長日条件下では、３５Ｓ：：ＦＴ／ＳＲ１を台木としかつＳＲ１を穂木とした植物体において、本葉の枚数が８枚程度に達した段階で穂木での開花が観察された（図１）。また、同一条件下で、３５Ｓ：：ＦＴ／ＳＲ１を台木としかつＭＭを穂木とした植物体において、本葉の枚数が１０枚程度に達した段階で穂木での開花が観察された（図２）。しかし、ＳＲ１を台木としかつＳＲ１を穂木として接ぎ木した植物体では、接ぎ木しない場合と同様に、本葉の枚数が１５−２０枚程度に達した段階で穂木での開花が観察された（示さず）。また、ＳＲ１を台木としかつＭＭを穂木として接ぎ木した植物体では、本葉の枚数が３０枚を超えても穂木での開花は観察されなかった（図４）。

図５には、ＦＴ遺伝子を導入したＦＴ形質転換体（左）では、長日条件下において本葉の枚数が５枚程度に達した段階で開花するが、野生型タバコ（右）では、同時期には開花していない様子を示す。

なお、３５Ｓ：：ＦＴ／ＳＲ１を台木としかつＳＲ１またはＭＭを穂木とした植物体の穂木に実った種子を、ＭＳＫプレート（１００μｇ／ｍｌＫａｎａｍｙｃｉｎを含むＭＳ基本培地）に播種したが、全ての種子が死滅した。すなわち、これらの穂木からはカナマイシン耐性を有する種子が得られなかった（示さず）。これは、台木に導入された遺伝子の穂木への伝搬はみられなかったことを示す。

本発明の方法を用いることにより、従来よりも短期間で品種改良植物を作製することができるので、農作物の生産に大いに貢献できる。
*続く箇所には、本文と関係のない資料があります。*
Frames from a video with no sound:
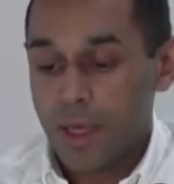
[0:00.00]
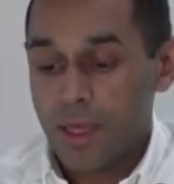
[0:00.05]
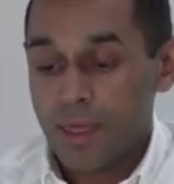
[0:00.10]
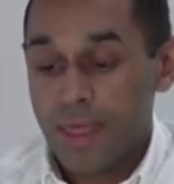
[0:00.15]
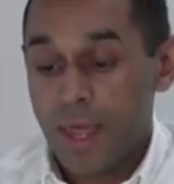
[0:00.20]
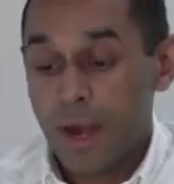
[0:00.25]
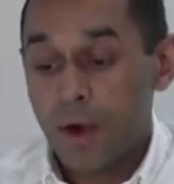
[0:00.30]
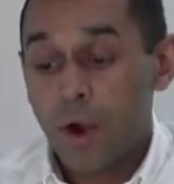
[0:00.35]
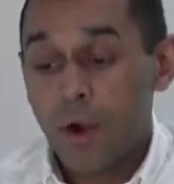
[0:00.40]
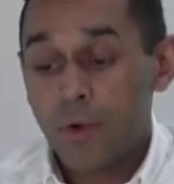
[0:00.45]

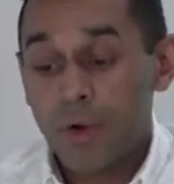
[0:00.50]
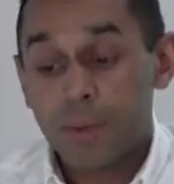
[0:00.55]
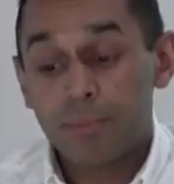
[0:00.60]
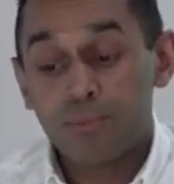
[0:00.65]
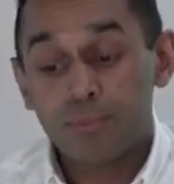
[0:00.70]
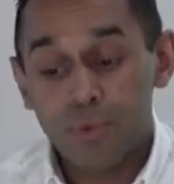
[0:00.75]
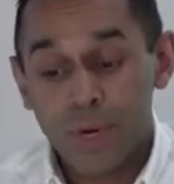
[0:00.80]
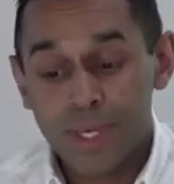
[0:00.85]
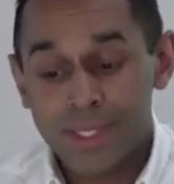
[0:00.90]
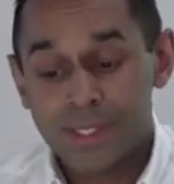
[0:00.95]
there are
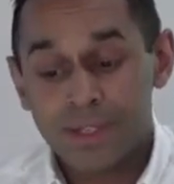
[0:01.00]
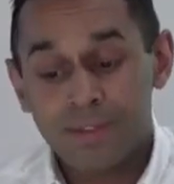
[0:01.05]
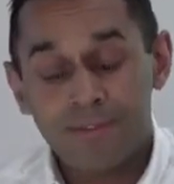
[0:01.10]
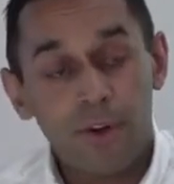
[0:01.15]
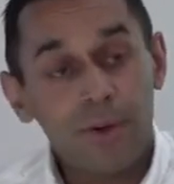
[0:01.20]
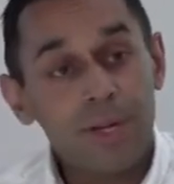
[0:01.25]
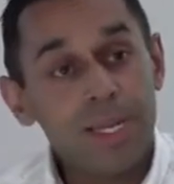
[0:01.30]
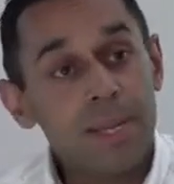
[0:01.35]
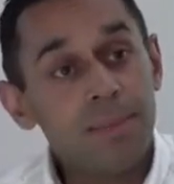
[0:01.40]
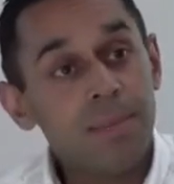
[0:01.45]
at present
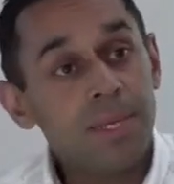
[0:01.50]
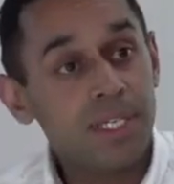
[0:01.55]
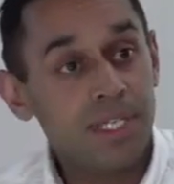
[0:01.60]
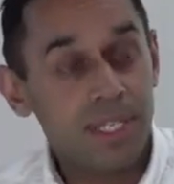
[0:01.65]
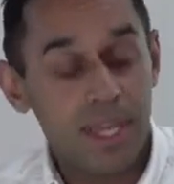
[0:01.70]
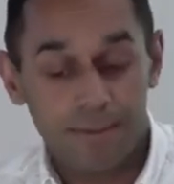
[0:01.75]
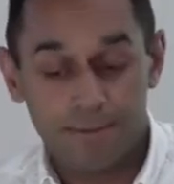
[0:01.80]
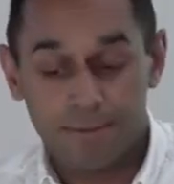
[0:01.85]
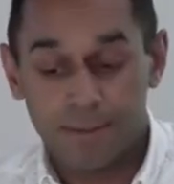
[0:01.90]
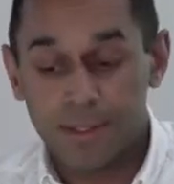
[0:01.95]
very
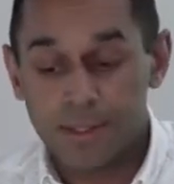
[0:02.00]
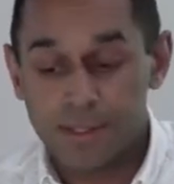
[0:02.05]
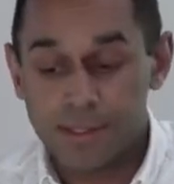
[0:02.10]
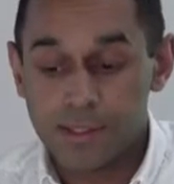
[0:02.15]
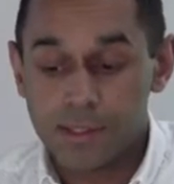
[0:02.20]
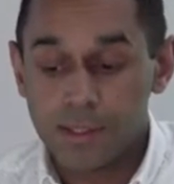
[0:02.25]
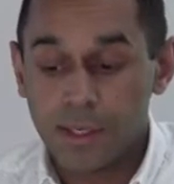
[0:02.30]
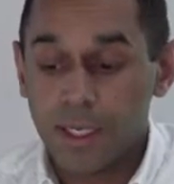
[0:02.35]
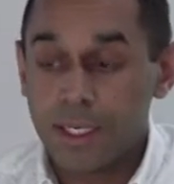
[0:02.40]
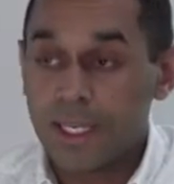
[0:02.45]
limited
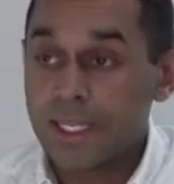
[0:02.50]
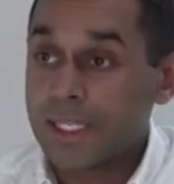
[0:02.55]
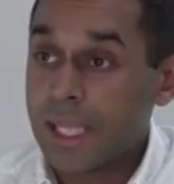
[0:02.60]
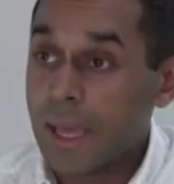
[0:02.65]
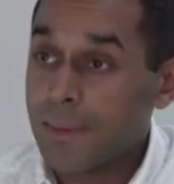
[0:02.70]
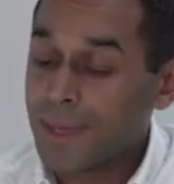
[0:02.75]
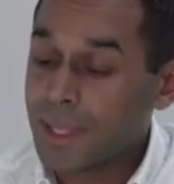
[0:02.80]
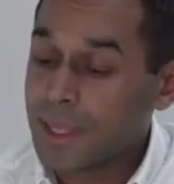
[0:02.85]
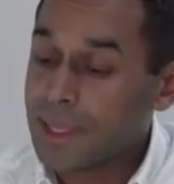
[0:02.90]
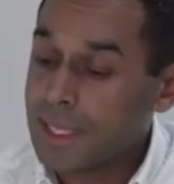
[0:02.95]
efforts in
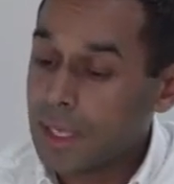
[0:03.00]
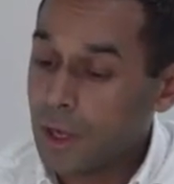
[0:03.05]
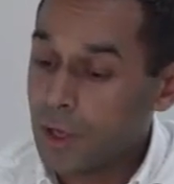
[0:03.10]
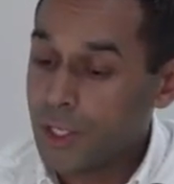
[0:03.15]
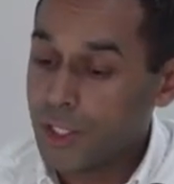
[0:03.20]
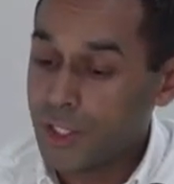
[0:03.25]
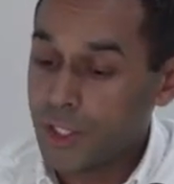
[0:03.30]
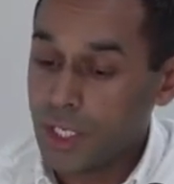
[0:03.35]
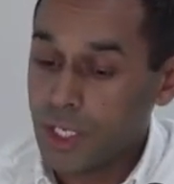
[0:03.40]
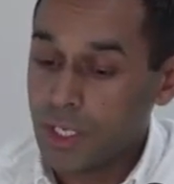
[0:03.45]
Islamic
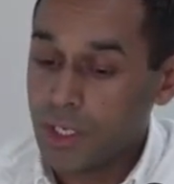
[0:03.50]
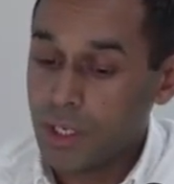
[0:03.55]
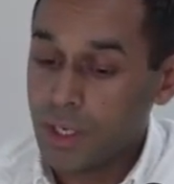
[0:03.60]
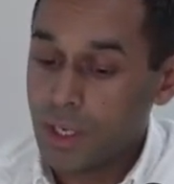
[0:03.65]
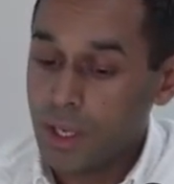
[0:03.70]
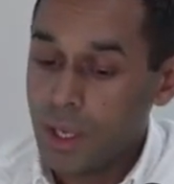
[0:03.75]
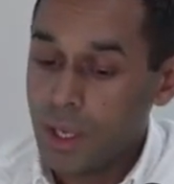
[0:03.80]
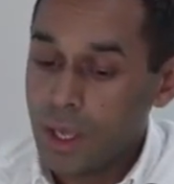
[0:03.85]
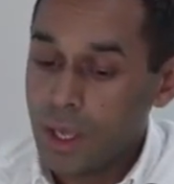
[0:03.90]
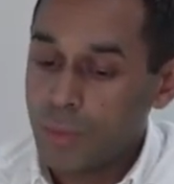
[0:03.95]
theology
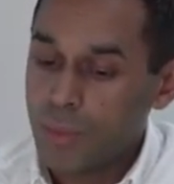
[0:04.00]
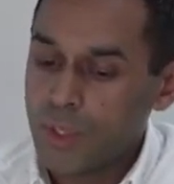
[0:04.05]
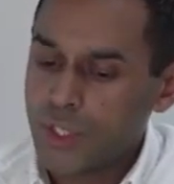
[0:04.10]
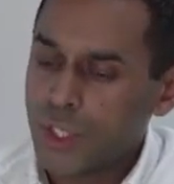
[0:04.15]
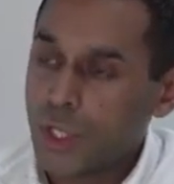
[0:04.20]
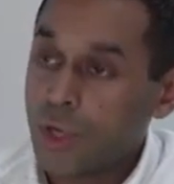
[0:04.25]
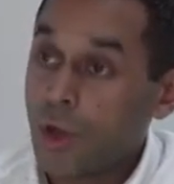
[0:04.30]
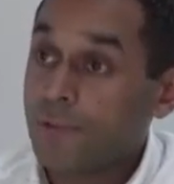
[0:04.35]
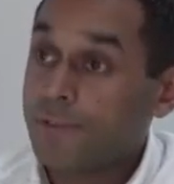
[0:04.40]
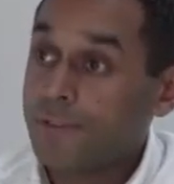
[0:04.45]

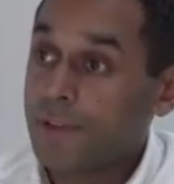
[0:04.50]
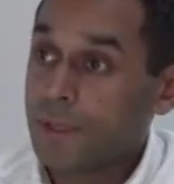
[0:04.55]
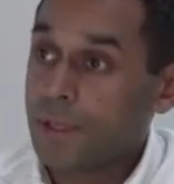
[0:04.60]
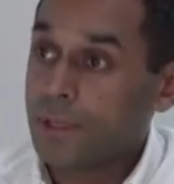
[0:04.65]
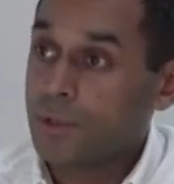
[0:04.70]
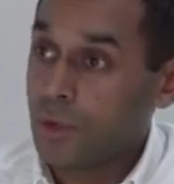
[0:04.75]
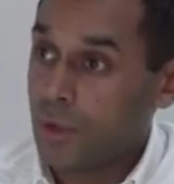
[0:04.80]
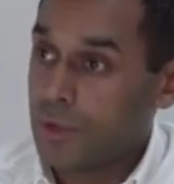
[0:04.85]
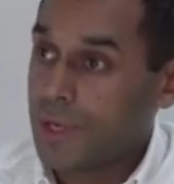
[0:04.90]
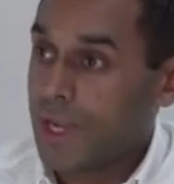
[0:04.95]
which can
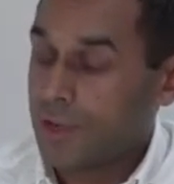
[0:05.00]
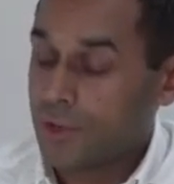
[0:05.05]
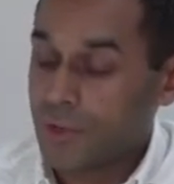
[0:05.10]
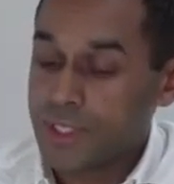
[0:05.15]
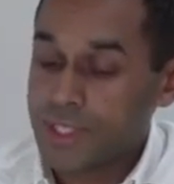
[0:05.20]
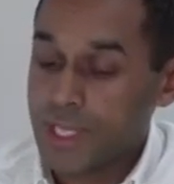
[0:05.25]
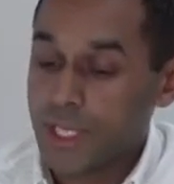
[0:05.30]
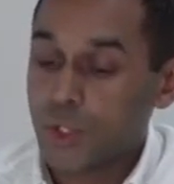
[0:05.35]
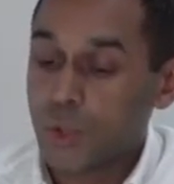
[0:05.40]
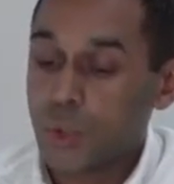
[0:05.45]
offer
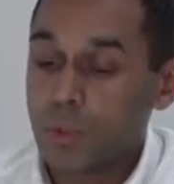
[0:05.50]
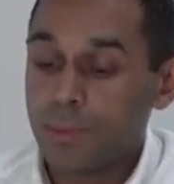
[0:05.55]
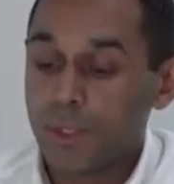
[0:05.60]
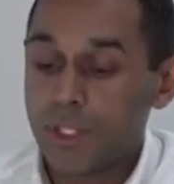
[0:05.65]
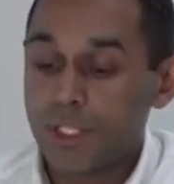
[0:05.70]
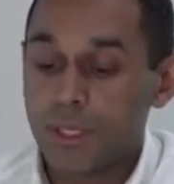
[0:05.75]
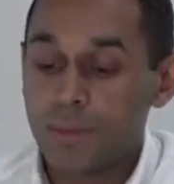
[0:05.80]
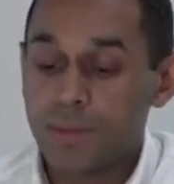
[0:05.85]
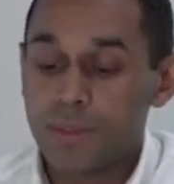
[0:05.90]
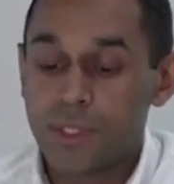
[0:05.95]
non-heterosexual
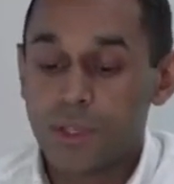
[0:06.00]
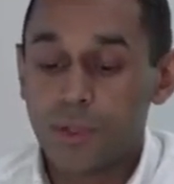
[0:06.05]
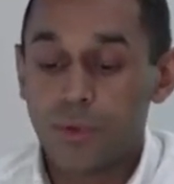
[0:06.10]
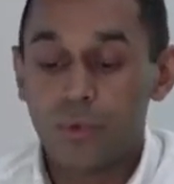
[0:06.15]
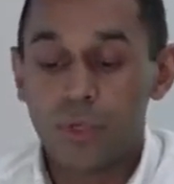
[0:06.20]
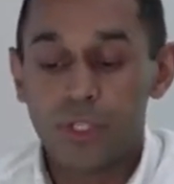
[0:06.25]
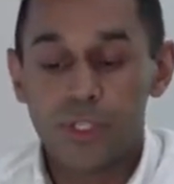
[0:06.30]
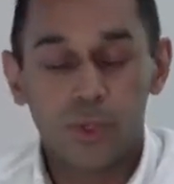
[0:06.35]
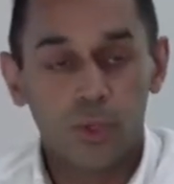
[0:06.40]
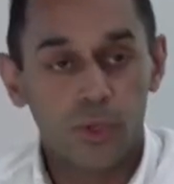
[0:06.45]
Muslims the
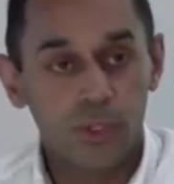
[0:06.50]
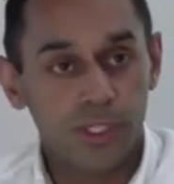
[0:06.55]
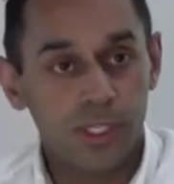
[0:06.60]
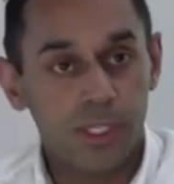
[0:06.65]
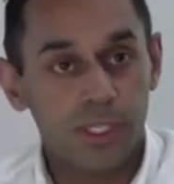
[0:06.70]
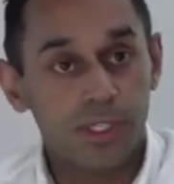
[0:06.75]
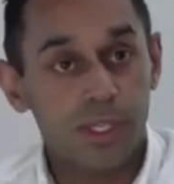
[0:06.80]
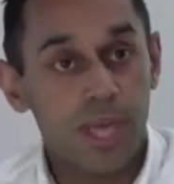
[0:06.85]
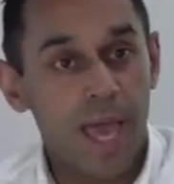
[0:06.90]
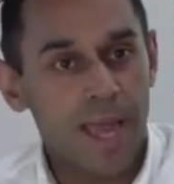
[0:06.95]

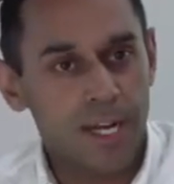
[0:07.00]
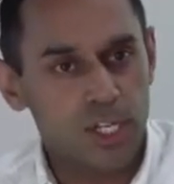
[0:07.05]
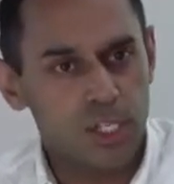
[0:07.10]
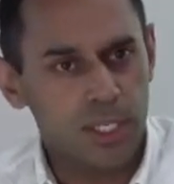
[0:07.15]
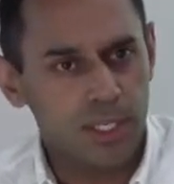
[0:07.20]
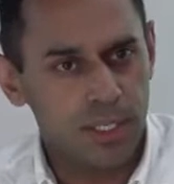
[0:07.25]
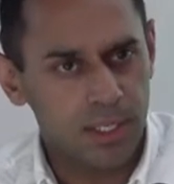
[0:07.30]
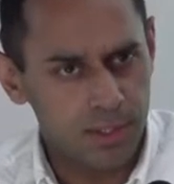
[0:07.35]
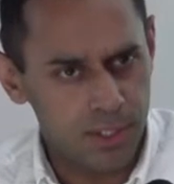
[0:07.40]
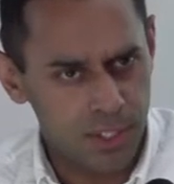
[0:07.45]
resources to
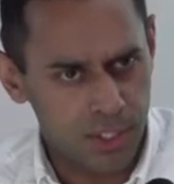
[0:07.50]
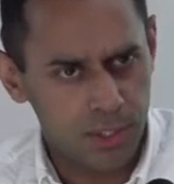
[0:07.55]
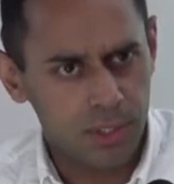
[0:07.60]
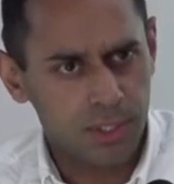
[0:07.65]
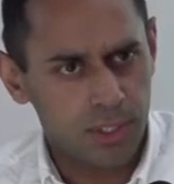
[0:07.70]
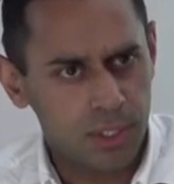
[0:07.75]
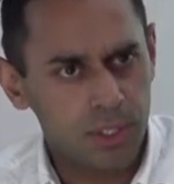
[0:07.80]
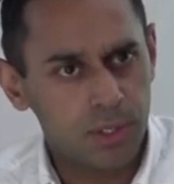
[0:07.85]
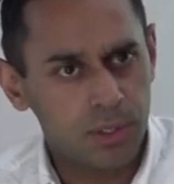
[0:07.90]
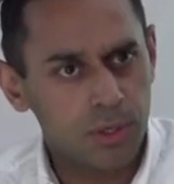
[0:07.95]
actually
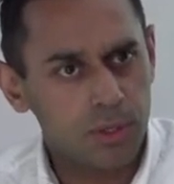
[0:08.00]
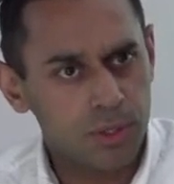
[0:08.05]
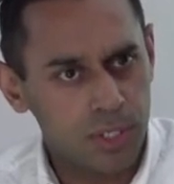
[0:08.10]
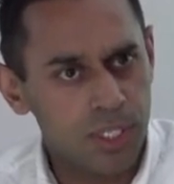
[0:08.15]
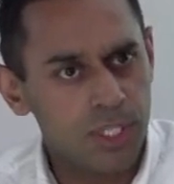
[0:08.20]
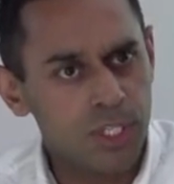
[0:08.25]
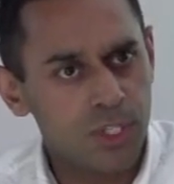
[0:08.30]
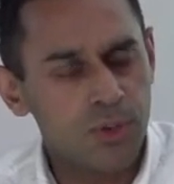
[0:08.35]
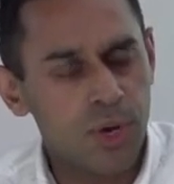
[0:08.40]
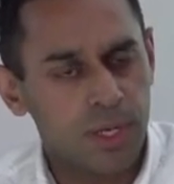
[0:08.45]

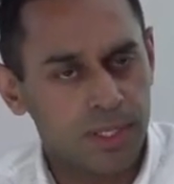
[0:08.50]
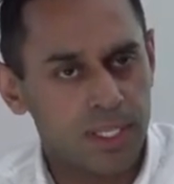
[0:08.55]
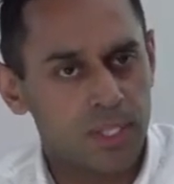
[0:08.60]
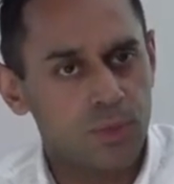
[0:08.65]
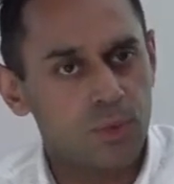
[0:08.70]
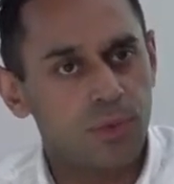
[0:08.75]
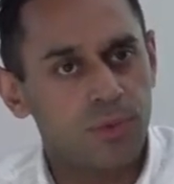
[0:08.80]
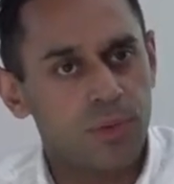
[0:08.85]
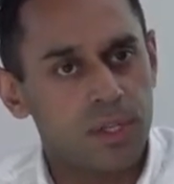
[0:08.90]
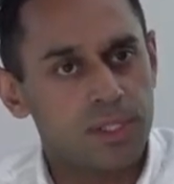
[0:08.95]
construct
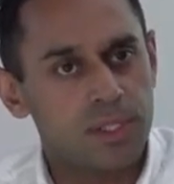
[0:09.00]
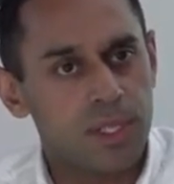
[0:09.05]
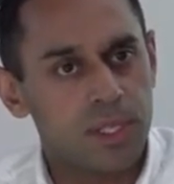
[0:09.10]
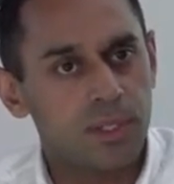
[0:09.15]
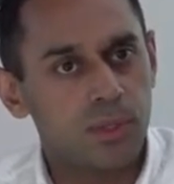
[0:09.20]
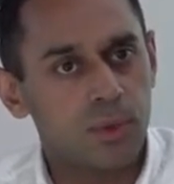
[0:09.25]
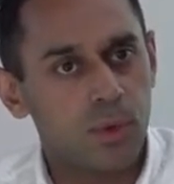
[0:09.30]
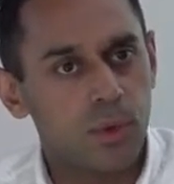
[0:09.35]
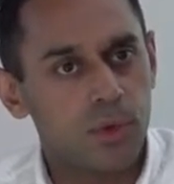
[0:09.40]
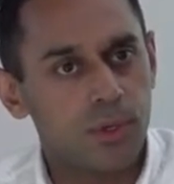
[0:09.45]
this reverse
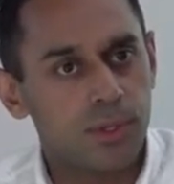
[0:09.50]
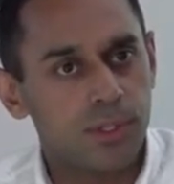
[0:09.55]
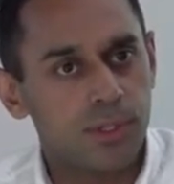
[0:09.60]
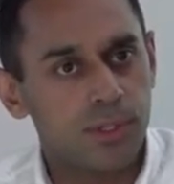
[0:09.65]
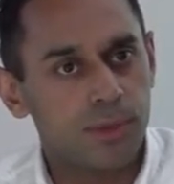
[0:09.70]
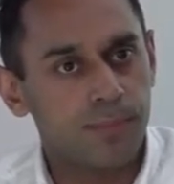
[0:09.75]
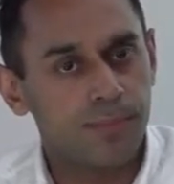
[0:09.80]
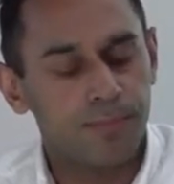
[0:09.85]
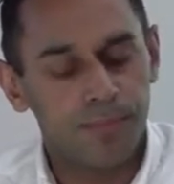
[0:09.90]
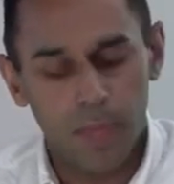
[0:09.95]
discourse,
ＦＴ遺伝子を導入したＦＴ形質転換体を台木としかつ野生型ＳＲ１を穂木とした植物体における、長日条件下での開花の様子を示す図である。ＦＴ遺伝子を導入したＦＴ形質転換体を台木としかつＭＭを穂木とした植物体における、長日条件下での開花の様子を示す図である。野生型ＳＲ１の、長日条件下での開花の様子を示す図である。野生型ＳＲ１を台木としかつＭＭを穂木とした植物体における、長日条件下では開花しない様子を示す図である。同一条件下（長日条件下）にて同一期間生育させたＦＴ形質転換体（左）および野生型タバコ（右）における開花の状態を示す図である。

Claims

ＦＴ遺伝子が導入されている形質転換体植物である台木に非形質転換体植物を穂木として接ぎ木する工程および穂木が台木に接ぎ木された状態で交配する工程を包含することを特徴とする植物の品種改良の時間を短縮する方法。
ＦＴ遺伝子を導入して形質転換体植物を作製する工程をさらに包含することを特徴とする請求項１に記載の方法。
前記形質転換体植物および前記非形質転換体植物が同一種に由来することを特徴とする請求項１に記載の方法。
前記非形質転換体植物が野生型であることを特徴とする請求項１に記載の方法。